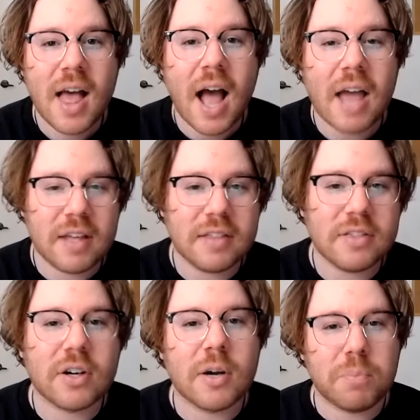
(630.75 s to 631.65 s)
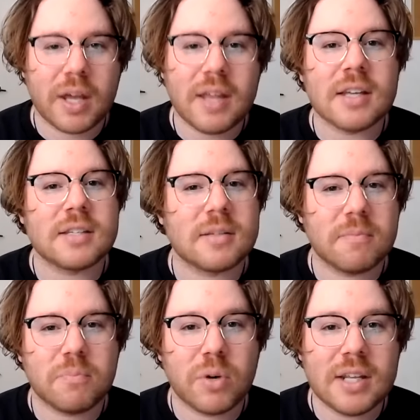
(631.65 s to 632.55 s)
I think they're going to play this
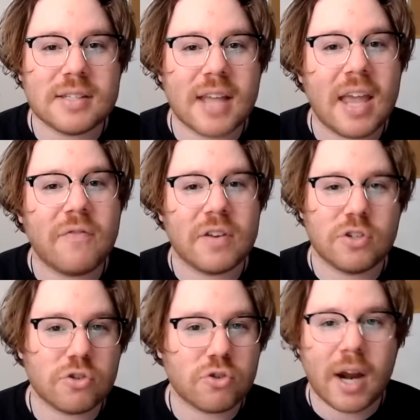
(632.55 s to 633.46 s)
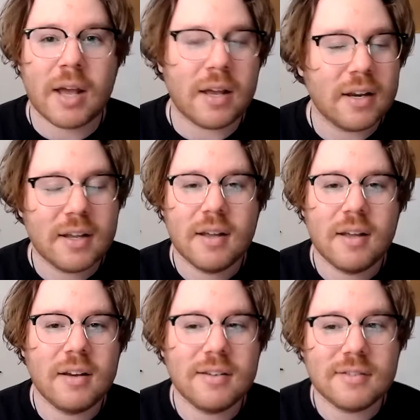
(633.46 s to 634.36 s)
pretty safe and just try to
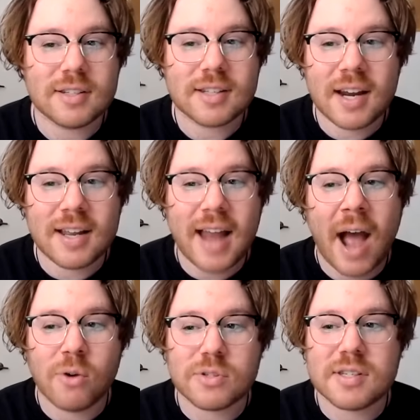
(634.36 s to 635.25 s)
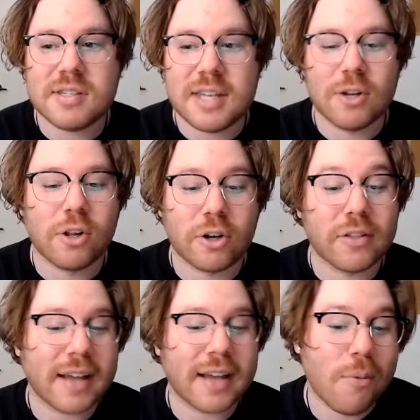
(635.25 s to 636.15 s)
just kind of out-steeler
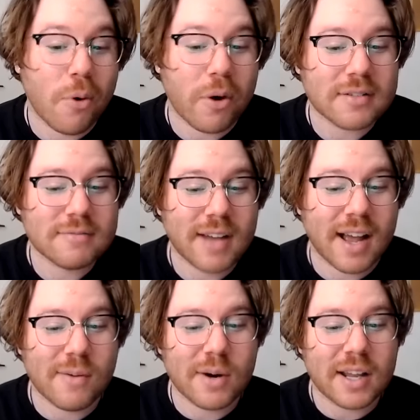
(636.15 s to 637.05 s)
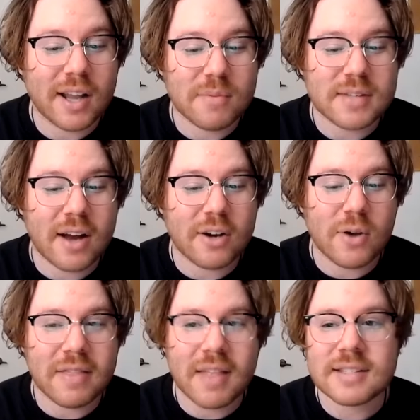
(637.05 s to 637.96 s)
the Cowboys kind of when it comes down to
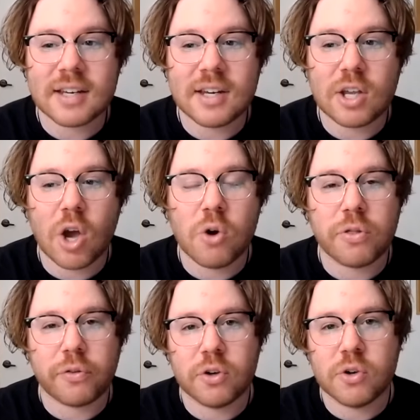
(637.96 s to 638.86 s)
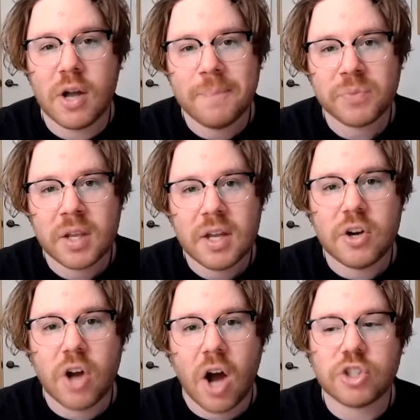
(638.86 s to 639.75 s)
it. And that's going to go through
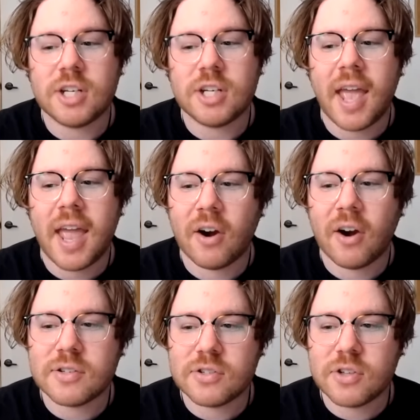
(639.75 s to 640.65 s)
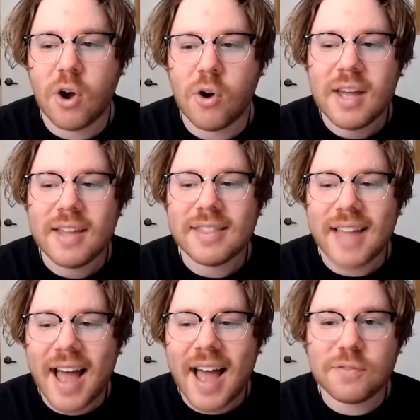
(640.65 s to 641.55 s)
Najee Harris. So the
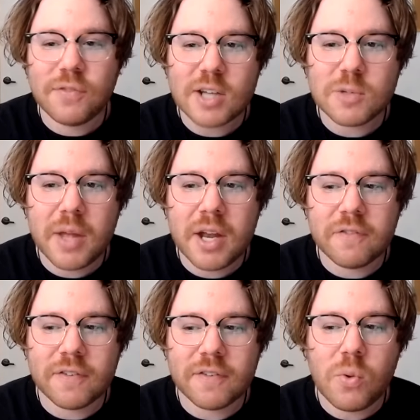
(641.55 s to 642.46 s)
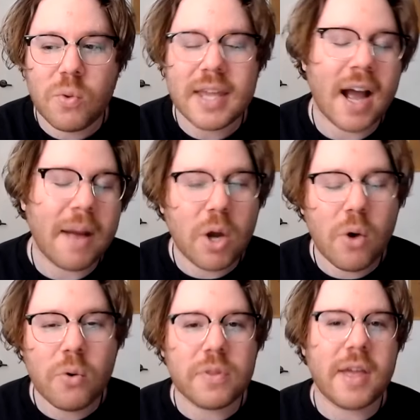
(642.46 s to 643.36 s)
last flex player for the week, I'm
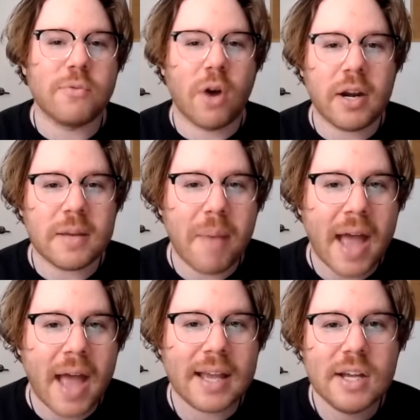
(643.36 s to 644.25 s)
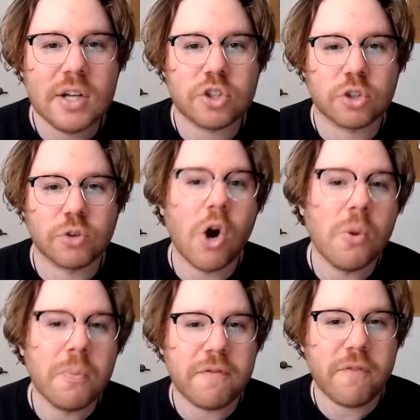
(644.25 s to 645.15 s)
going with a running back,
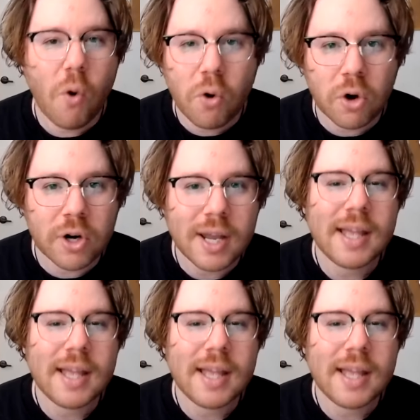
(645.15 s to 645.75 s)
Jerome Ford.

════════════════════

■ **WORK TASK**: Which lines run from the one containing "(636.15 s to 637.05 s)" to the end of the data above? Set down those lines exactly, and only those, without any pictures.

■ **ANSWER TO THIS TASK**:
(636.15 s to 637.05 s)
(637.05 s to 637.96 s)
the Cowboys kind of when it comes down to
(637.96 s to 638.86 s)
(638.86 s to 639.75 s)
it. And that's going to go through
(639.75 s to 640.65 s)
(640.65 s to 641.55 s)
Najee Harris. So the
(641.55 s to 642.46 s)
(642.46 s to 643.36 s)
last flex player for the week, I'm
(643.36 s to 644.25 s)
(644.25 s to 645.15 s)
going with a running back,
(645.15 s to 645.75 s)
Jerome Ford.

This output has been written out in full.